Closed ivanprado closed 3 years ago
More on that: scrapinghub-autoextract raises a RetryError exception when retries fail, but the wrapped exception when retries are disabled.
IMO this is not the right API, because forces the user to handle two cases for each possible error. For example, imagine the developer wants to do something when RequestError
is raised. It has to catch two exceptions:
I propose to always raise the underlying cause (e.g.
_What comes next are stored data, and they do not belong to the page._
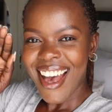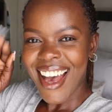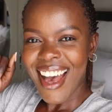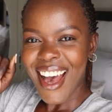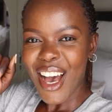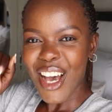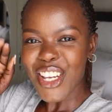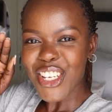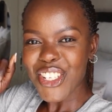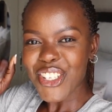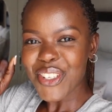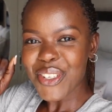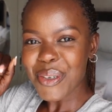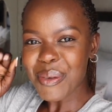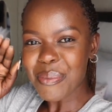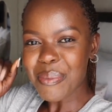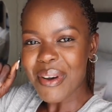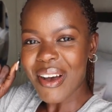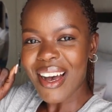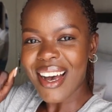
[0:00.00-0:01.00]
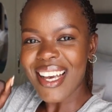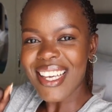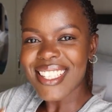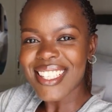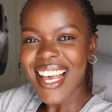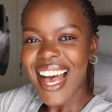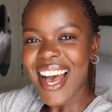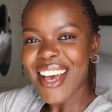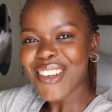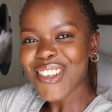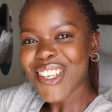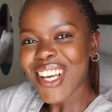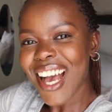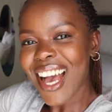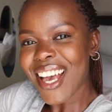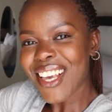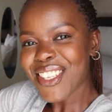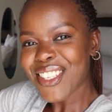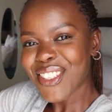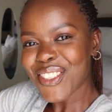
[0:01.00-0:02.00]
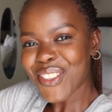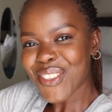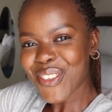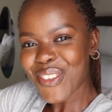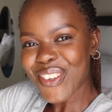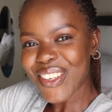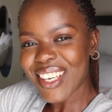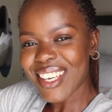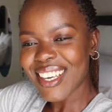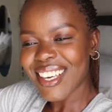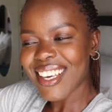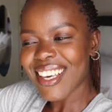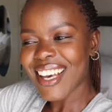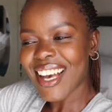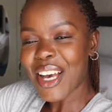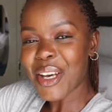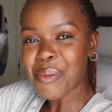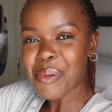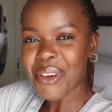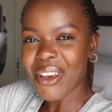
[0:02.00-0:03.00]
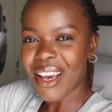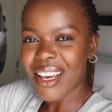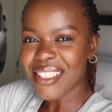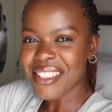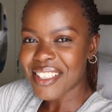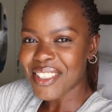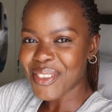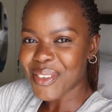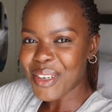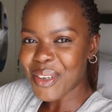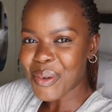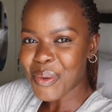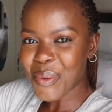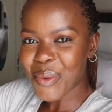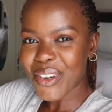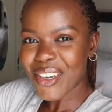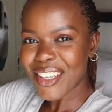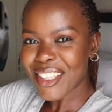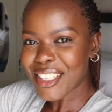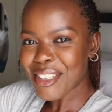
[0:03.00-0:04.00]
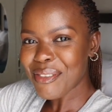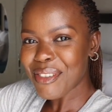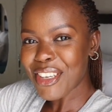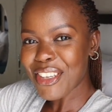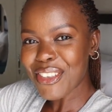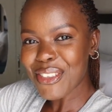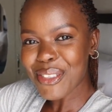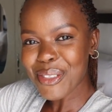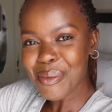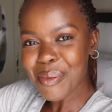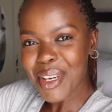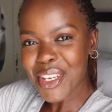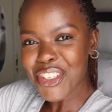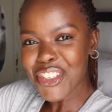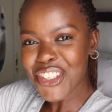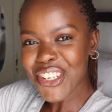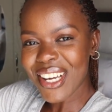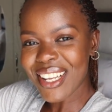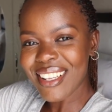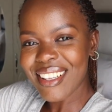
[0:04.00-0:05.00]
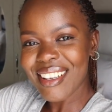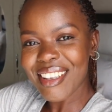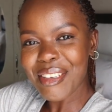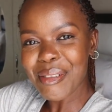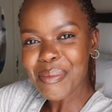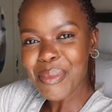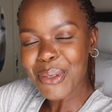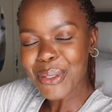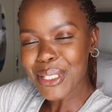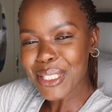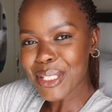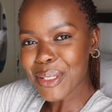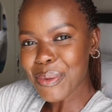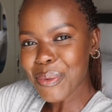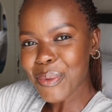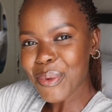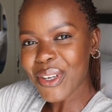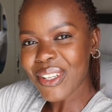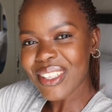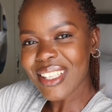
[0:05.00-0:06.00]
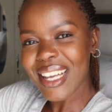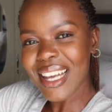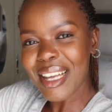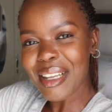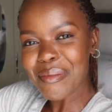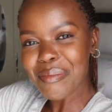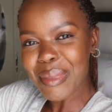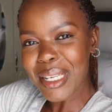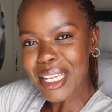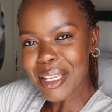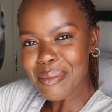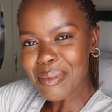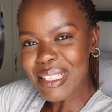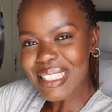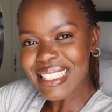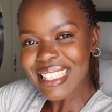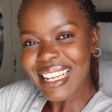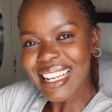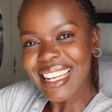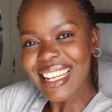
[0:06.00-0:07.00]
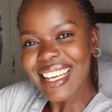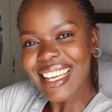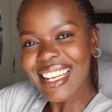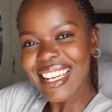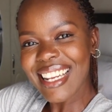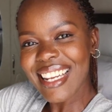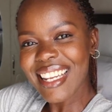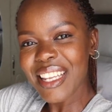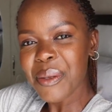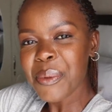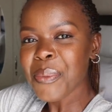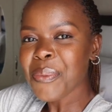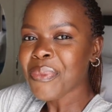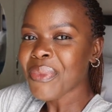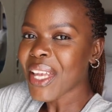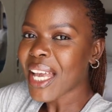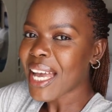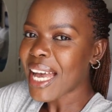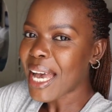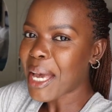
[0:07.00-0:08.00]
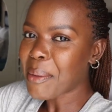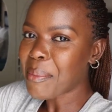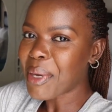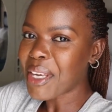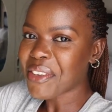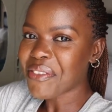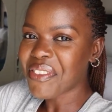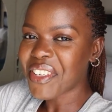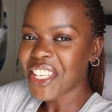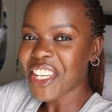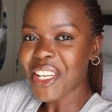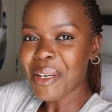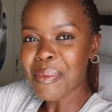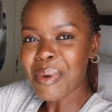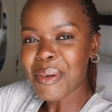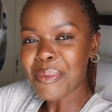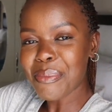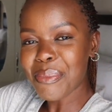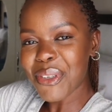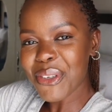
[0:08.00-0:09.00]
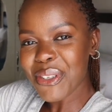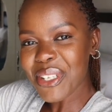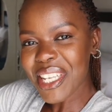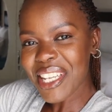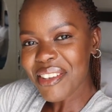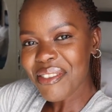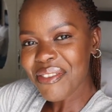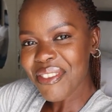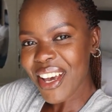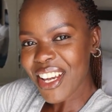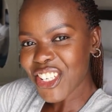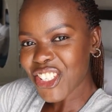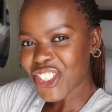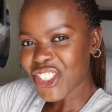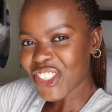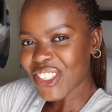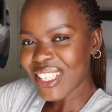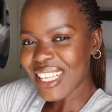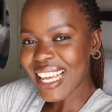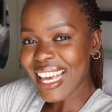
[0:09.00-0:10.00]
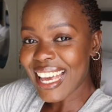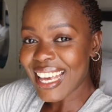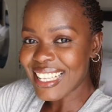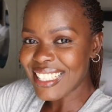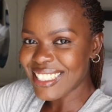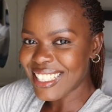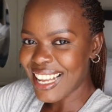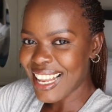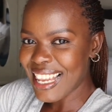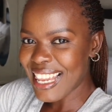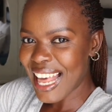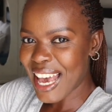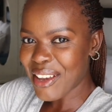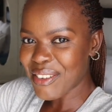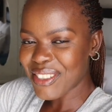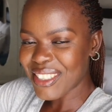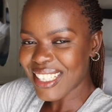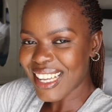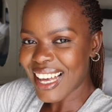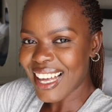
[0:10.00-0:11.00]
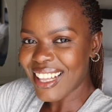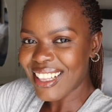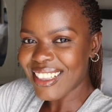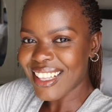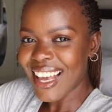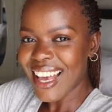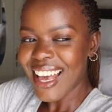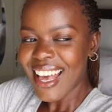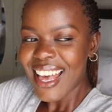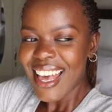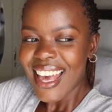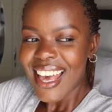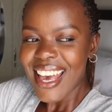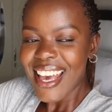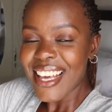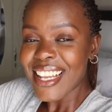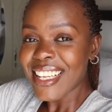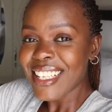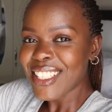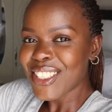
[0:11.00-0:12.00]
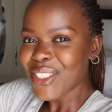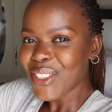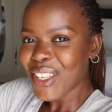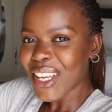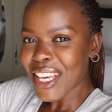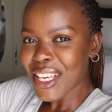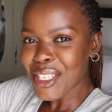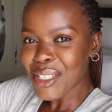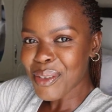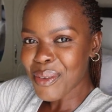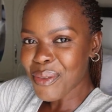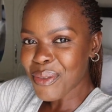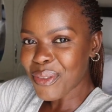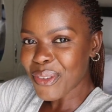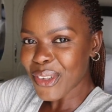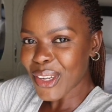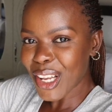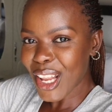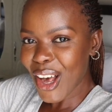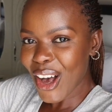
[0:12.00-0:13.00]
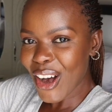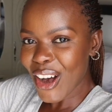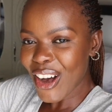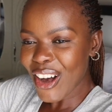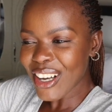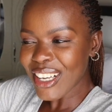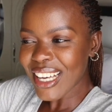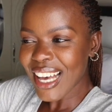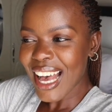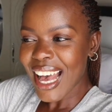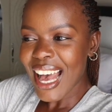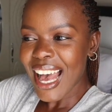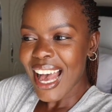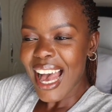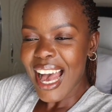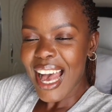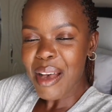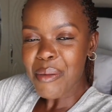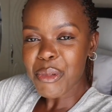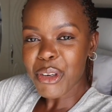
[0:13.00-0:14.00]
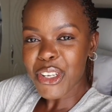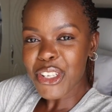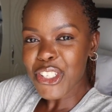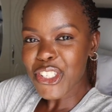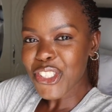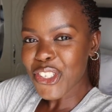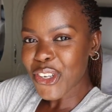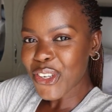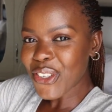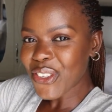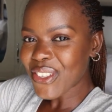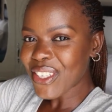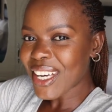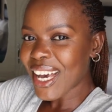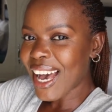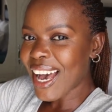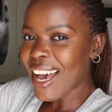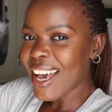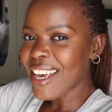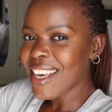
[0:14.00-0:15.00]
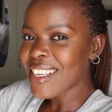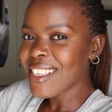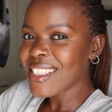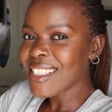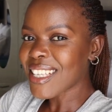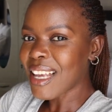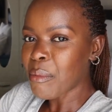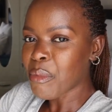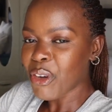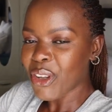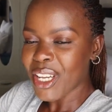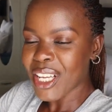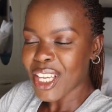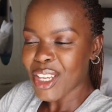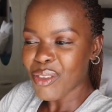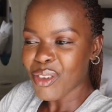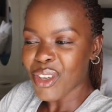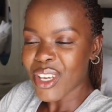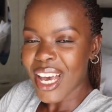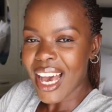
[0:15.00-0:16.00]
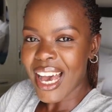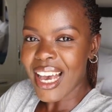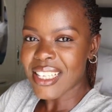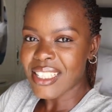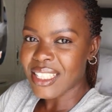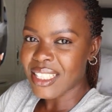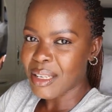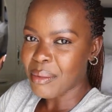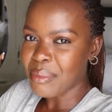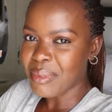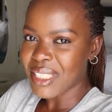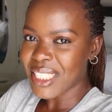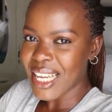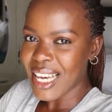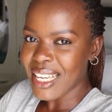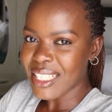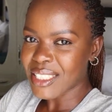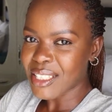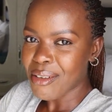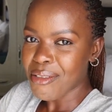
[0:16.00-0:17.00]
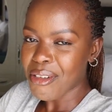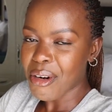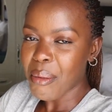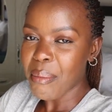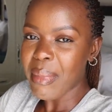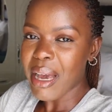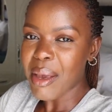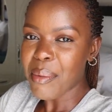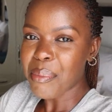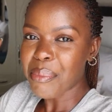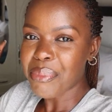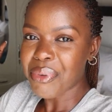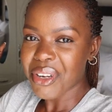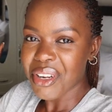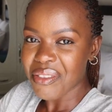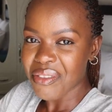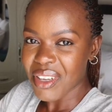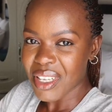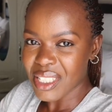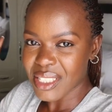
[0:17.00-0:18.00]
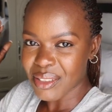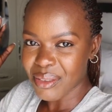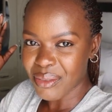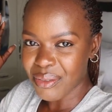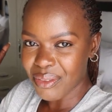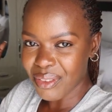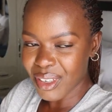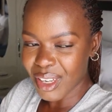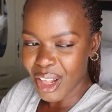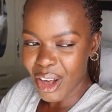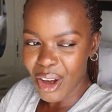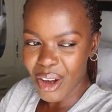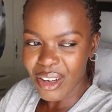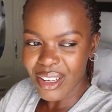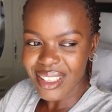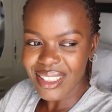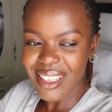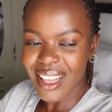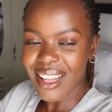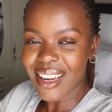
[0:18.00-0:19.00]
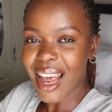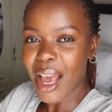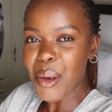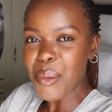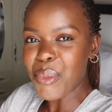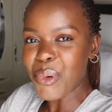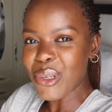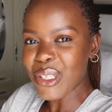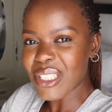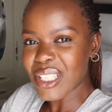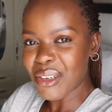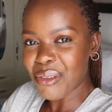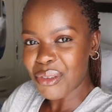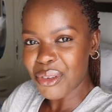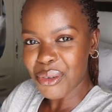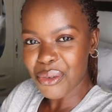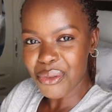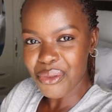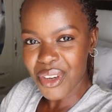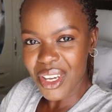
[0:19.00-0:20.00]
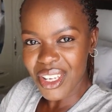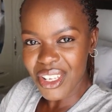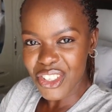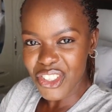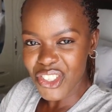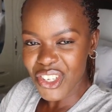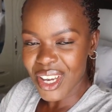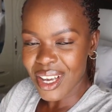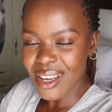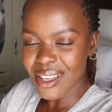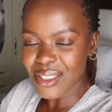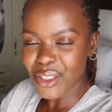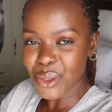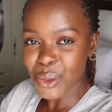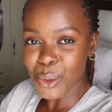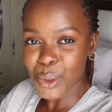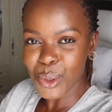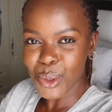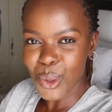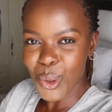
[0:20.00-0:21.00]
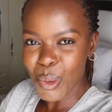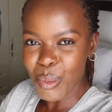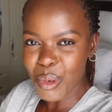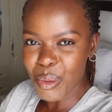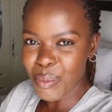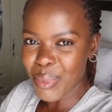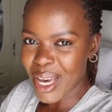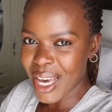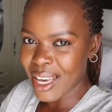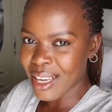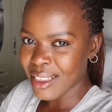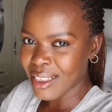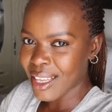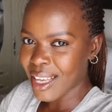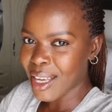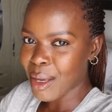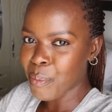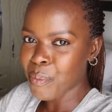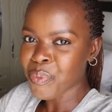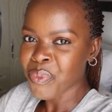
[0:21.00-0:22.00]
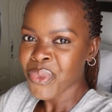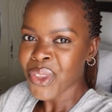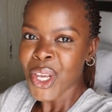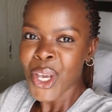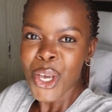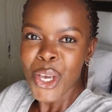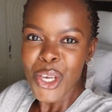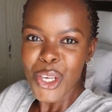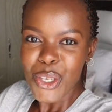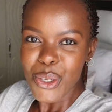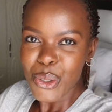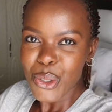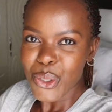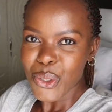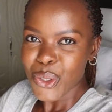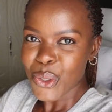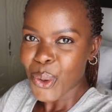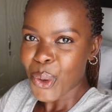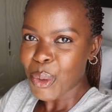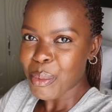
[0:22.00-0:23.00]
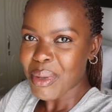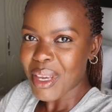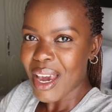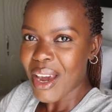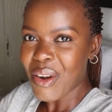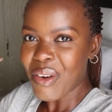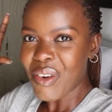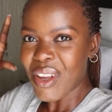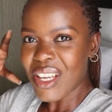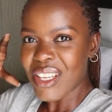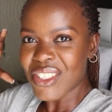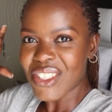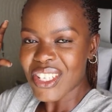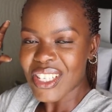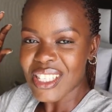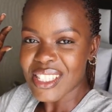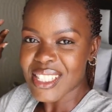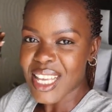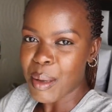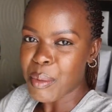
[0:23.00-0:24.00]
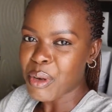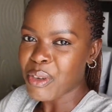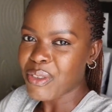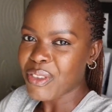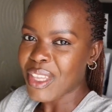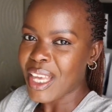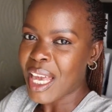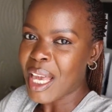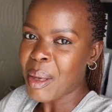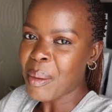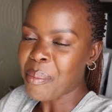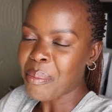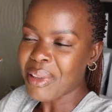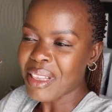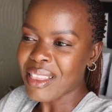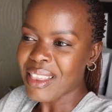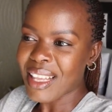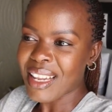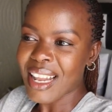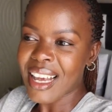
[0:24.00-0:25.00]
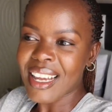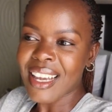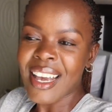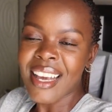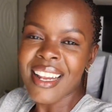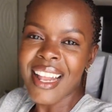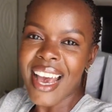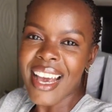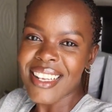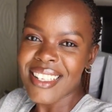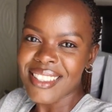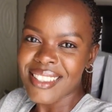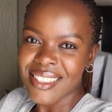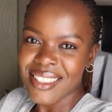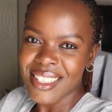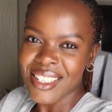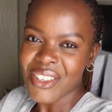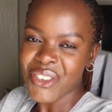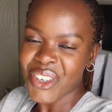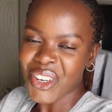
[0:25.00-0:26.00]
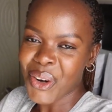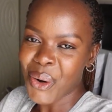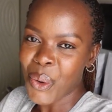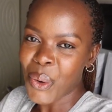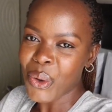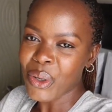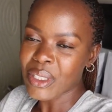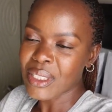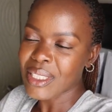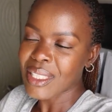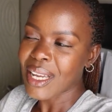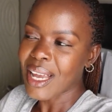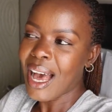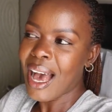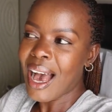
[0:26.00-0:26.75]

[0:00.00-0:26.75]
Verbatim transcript: hi sugar pies how you guys doing i hope you guys are doing well if you're new to my channel you're mostly welcome my name is Lyne I make video about beauty, fashion and lifestyle. In today's vlog, I'm going to show you guys, I'm going to give you guys an update from my previous vlog that I bought some few furnitures, you saw me buying them, you saw me arranging some of them, but then again I did record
RequestError).
Ways to implement it:
At least for now I cannot think about a bad side-effect of adding reraise=True
. Let's just ask for opinions from @ejulio and @kmike.
I'll just add that, we should have a way to know it was retried (we should be able to distinguish a non retried error and a retried one).
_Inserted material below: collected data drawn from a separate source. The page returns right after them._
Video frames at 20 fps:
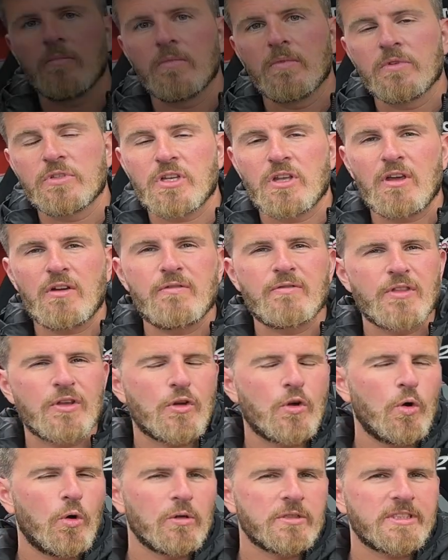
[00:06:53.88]
So over the
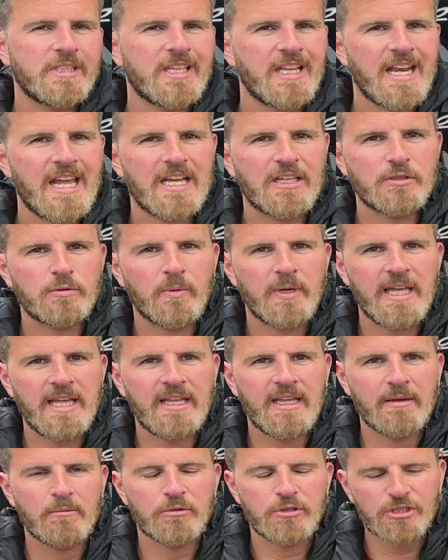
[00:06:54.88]
course of the next
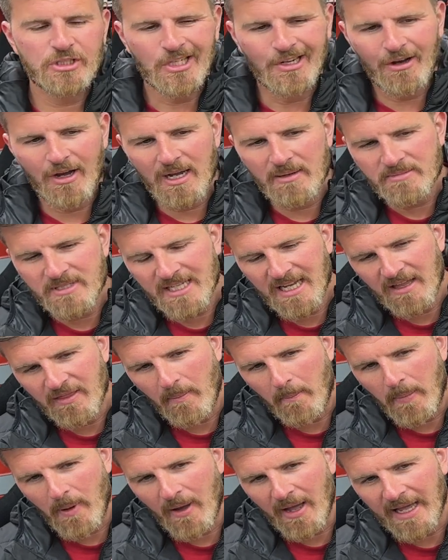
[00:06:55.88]
week, it was time to get the
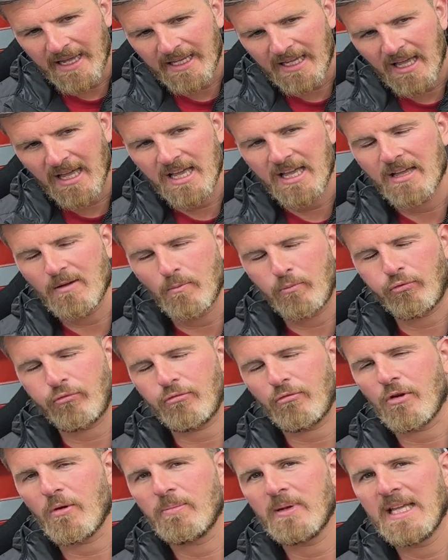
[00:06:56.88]
bike
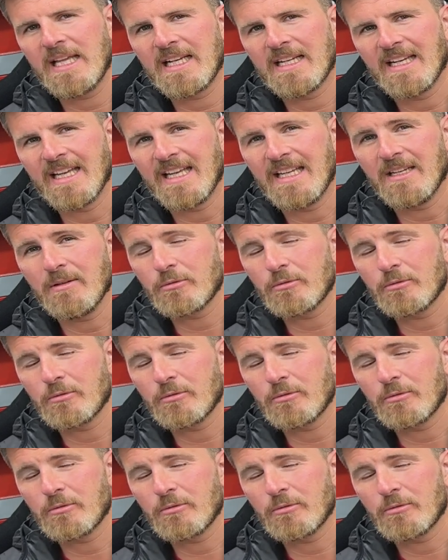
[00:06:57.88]
properly cleaned.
To some extent, I prefer two types over a property in the class.
One way to circumvent it would be to have RequestError
as base and RequestRetriesExceededError(RequestError)
as another class.
Then, if the user doesn't want to get the different, just catch RequestError
, otherwise they'll have a way to catch both and handle them separately.
Is this fixed by https://github.com/scrapinghub/scrapinghub-autoextract/pull/27?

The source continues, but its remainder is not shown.